拉托貝站在山梁之上,看著遠處燈火通明的老營,心中怒火一陣陣地泛起。他所站的地方,正是上一次高遠窺探胡圖老營的所在,那一次,高遠被胡圖遊騎狂追不舍,如果不是遇上給高遠去送奶牛的賀蘭雄,高遠現在隻怕已經是一堆枯骨了。


    “族長!”納福的語氣之中帶著哭音,站在他們這裏,能清楚地看到,在老營的外麵,一排排的東胡人被繩子串在一起,密密麻麻地跪在外麵,大他們的周圍,影影綽綽地挺立著不少持槍拿刀的敵人。似乎是怕回來的胡圖騎兵看不清楚,在這些俘虜的身前,一堆堆的篝火燒得通亮。


    不僅是納福,所有的胡圖騎兵臉色都漲得通紅,這一刻,他們似乎忘記了曾在他們的馬蹄之下,彎刀之下顫抖苦泣的扶風人。


    “殺了他們,殺光他們。”


    “將這些扶風人五馬分屍!”


    憤怒的叫囂之聲在人群之中越喊越烈。


    拉托貝也很憤怒,因為他清楚,自己的家人也必然在那些跪著的人群之中,但作為一族之長,一個久經戰火的老將,他也很清楚,對手如此做必然有用意,他們生怕自己看不清楚,居然還點上了如此多的篝火,是讓自己看得更清楚一些,讓自己的怒火更大一些嗎?不用說,在這些跪著的族人之前,敵人必然設下了陷阱,正等著自己飛蛾撲火呢。


    他深深地吸了一口氣,大聲道:“全軍下馬,休息半個時辰。”


    聽到拉托貝的話納福驚愕地看著拉托貝,“族長,我們的家人正在受辱,受苦,您竟然要我們休息?這個時候,我們有心思休息麽?”

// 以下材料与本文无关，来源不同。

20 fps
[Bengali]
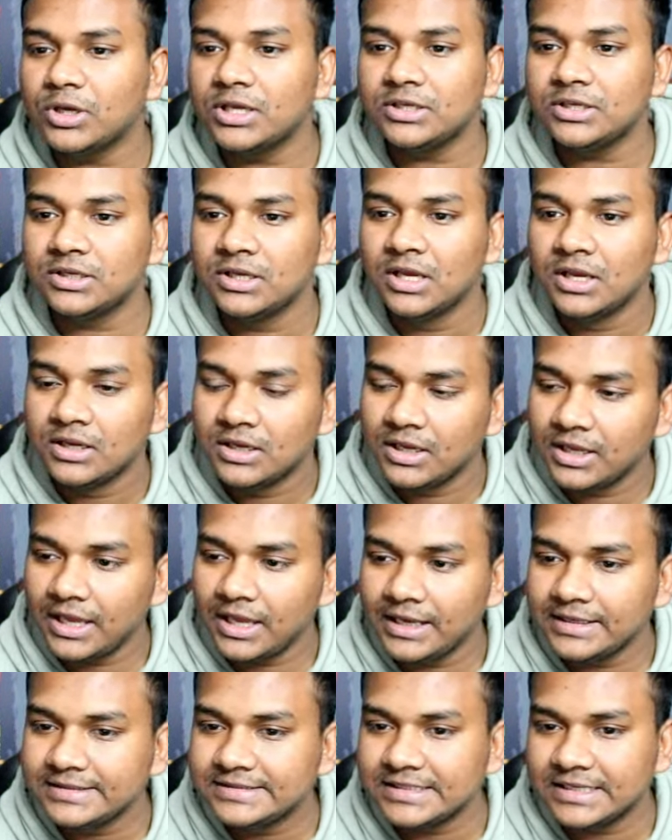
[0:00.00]
এই
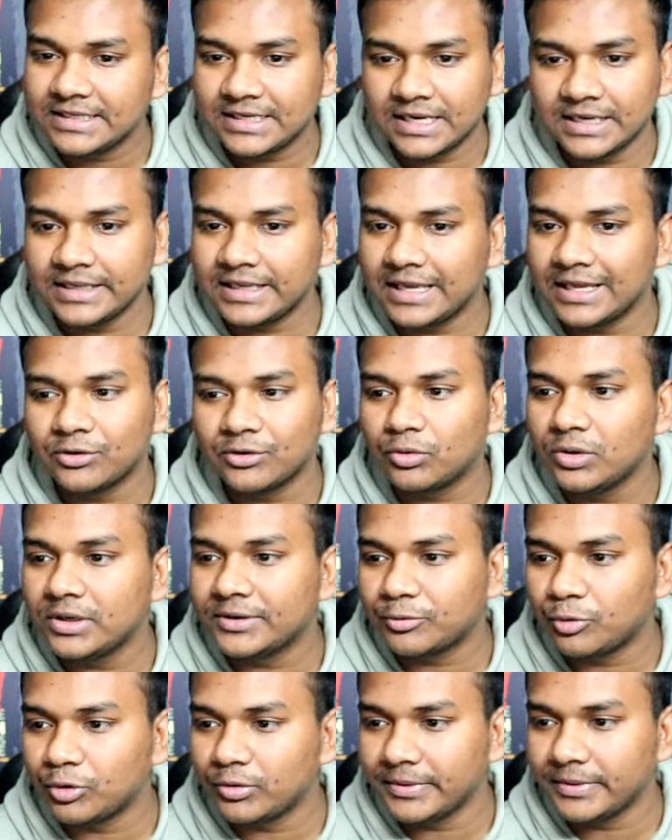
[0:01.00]
এই যে এখানে ক্যালকুলেট
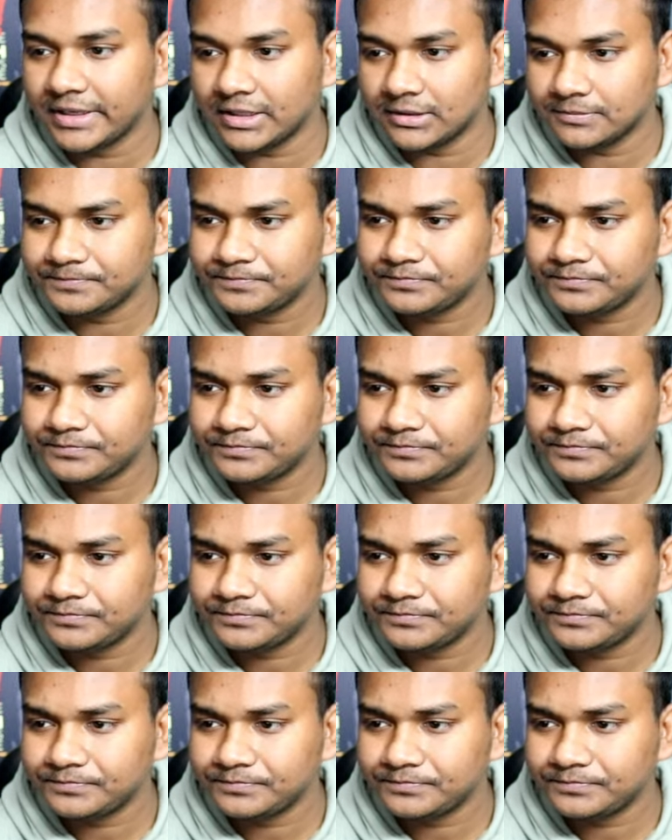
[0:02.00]
করবে না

    拉托貝看著這員年輕的戰將,耐心地點撥道:“納福,敵人為什麽如此做你當真想不到嗎?你用心想想,他們就是要利用你的這種心理,在我們的老營之前,高遠必然給我們布下了陷阱,我們長途跋涉,人困馬乏,這個時候下去,除了讓高遠得意奸計得逞之外,還會有什麽好處?你想與族人一起,被高遠捆起來百般淩辱麽?”


    納福嘴巴開合了幾次,卻沒有發出聲音。


    “納福,燕人有一句俗話,叫做磨刀不誤砍柴功,此時我們需要恢複體力,高昂的鬥誌是需要體力來支持的,否則,光憑勇氣,能一鼓作氣,但必然再二竭,三而衰,為了救出族人,我們此時最需要的就是冷靜。”拉托貝道。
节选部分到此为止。